Sunday for Sammy is a series of biennial charity concerts held in aid of the Sammy Johnson Memorial Fund, which benefits young performers. The fund was established in memorial to Sammy Johnson, an actor from North East England, who died suddenly in 1998.

The concerts have been held at Newcastle City Hall, with the exception of 2006, when the show was hosted at The Sage Gateshead. Due to the popularity of tickets, the 2018 event was held at Metro Radio Arena.

The show is performed twice on one day, with each being recorded for a DVD release, from which 75% of profits go to the fund.
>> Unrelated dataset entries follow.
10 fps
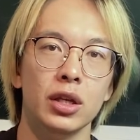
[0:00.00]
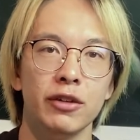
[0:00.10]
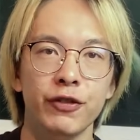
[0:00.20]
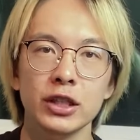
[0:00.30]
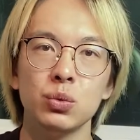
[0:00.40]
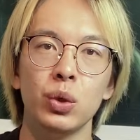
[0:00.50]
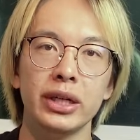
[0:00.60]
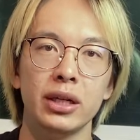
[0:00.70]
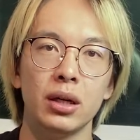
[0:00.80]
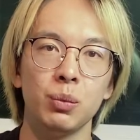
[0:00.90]
The first one
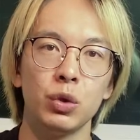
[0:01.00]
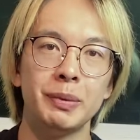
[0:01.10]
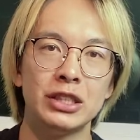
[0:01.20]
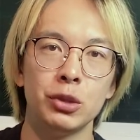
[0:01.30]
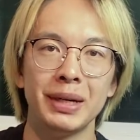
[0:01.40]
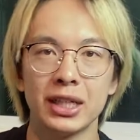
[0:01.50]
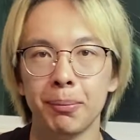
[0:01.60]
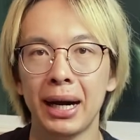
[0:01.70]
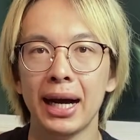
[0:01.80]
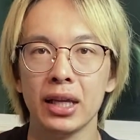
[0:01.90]
here would be too many
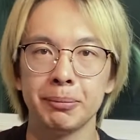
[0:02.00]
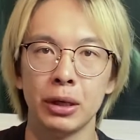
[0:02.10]
compile and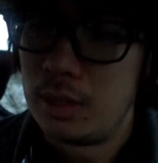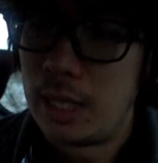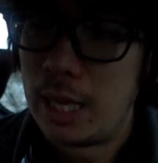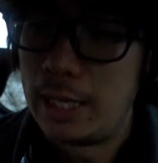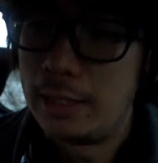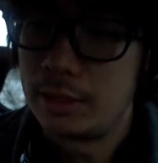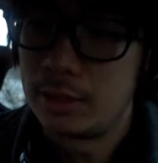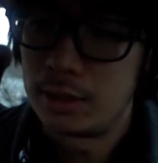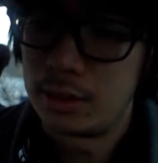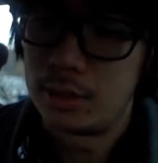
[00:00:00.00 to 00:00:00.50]

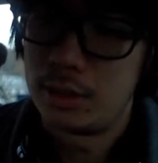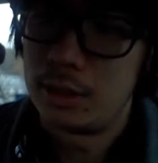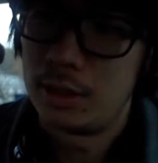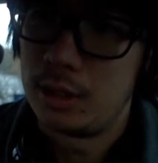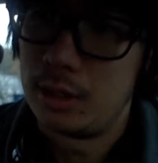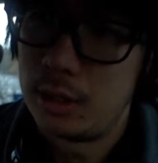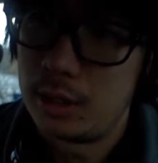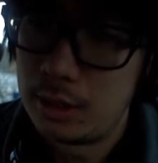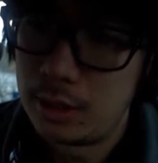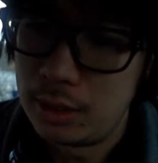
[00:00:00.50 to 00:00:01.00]
and
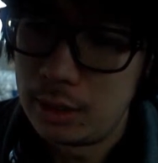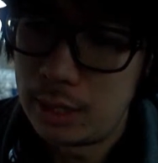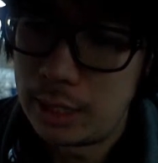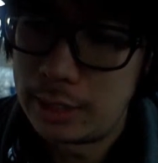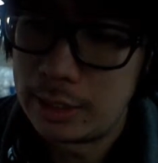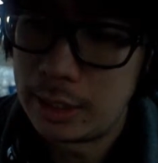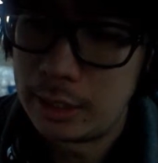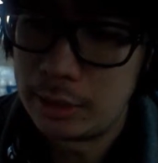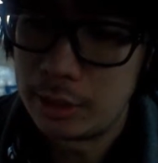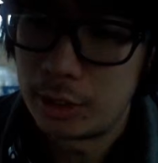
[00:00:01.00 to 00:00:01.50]

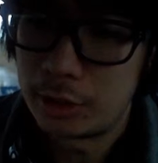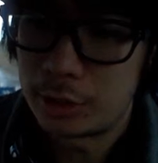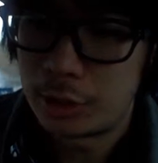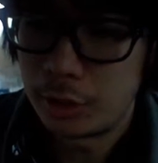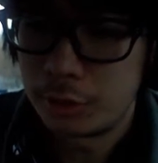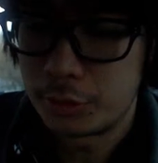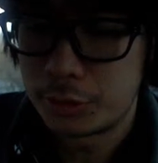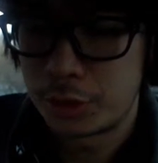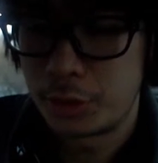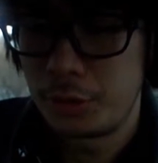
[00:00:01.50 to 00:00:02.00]

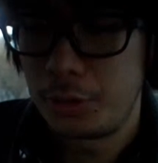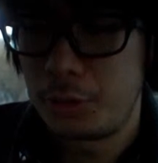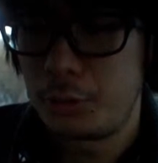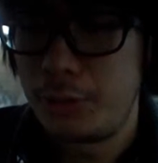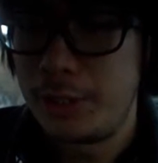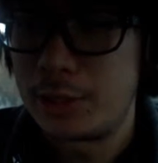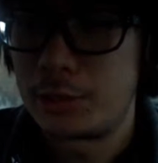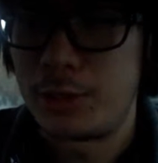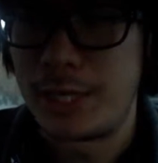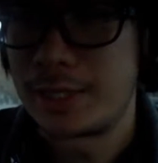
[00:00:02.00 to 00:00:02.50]
kind of slowly
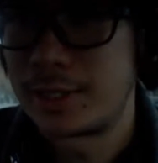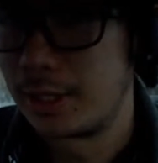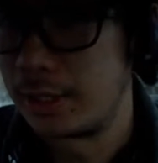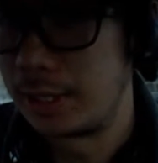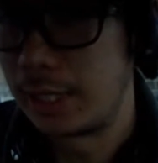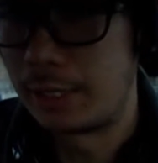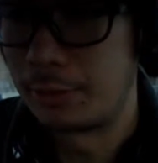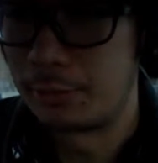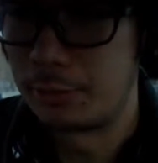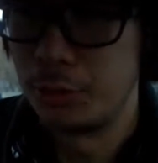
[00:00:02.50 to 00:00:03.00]
redirecting
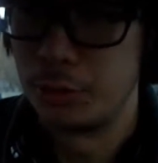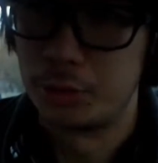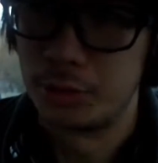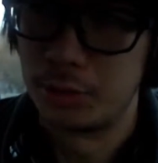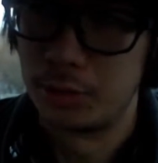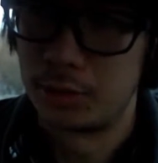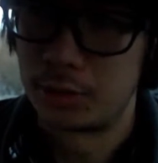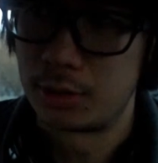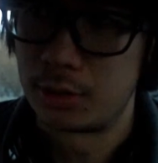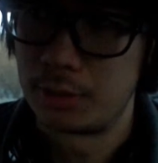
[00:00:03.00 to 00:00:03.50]
that
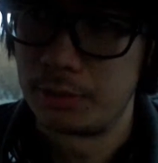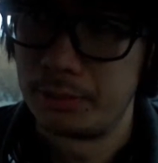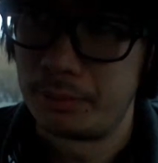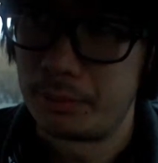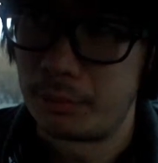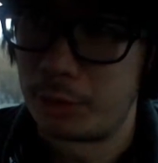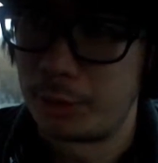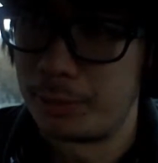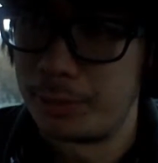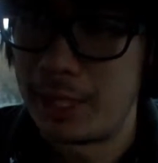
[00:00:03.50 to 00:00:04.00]
focus
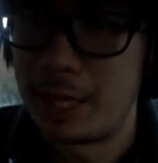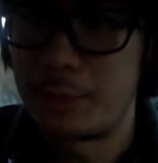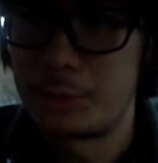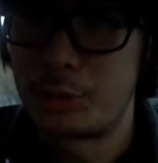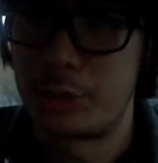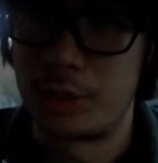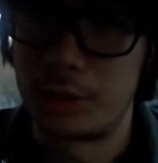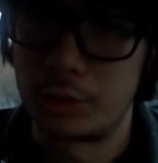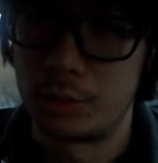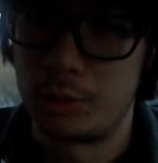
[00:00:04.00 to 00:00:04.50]
from an
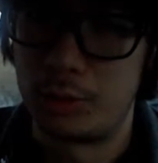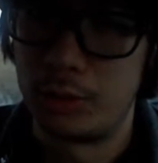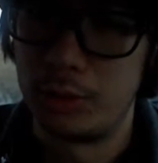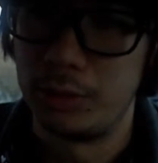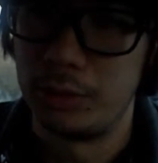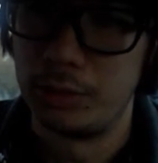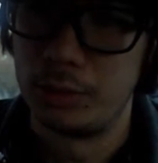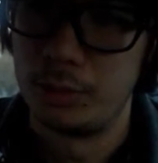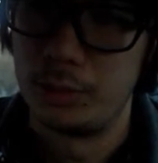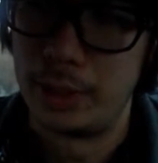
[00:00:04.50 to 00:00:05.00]
abstract
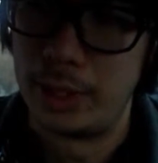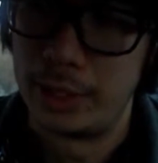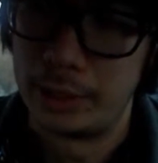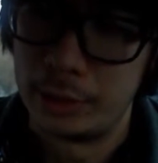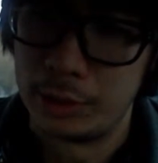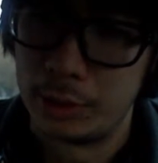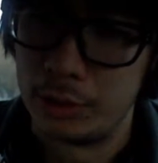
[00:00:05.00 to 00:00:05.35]
one where,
As of 2016, there have been nine events, with seven filmed for DVD release.

The concerts are hosted by Tim Healy and (until 2008) Jimmy Nail, who were close friends of Sammy Johnson, and features a range of personalities hailing from North East England, including Denise Welch, Billy Mitchell and Brendan Healy. It has featured guest appearances from people such as Ant and Dec and Mark Knopfler. Writers Dick Clement and Ian La Frenais contribute sketches based on their television series Auf Wiedersehen, Pet, which have featured guest appearances from the surviving original 'magnificent seven'. The concerts usually conclude with all of the performers returning to the stage to sing, most commonly Lindisfarne's "Run for Home".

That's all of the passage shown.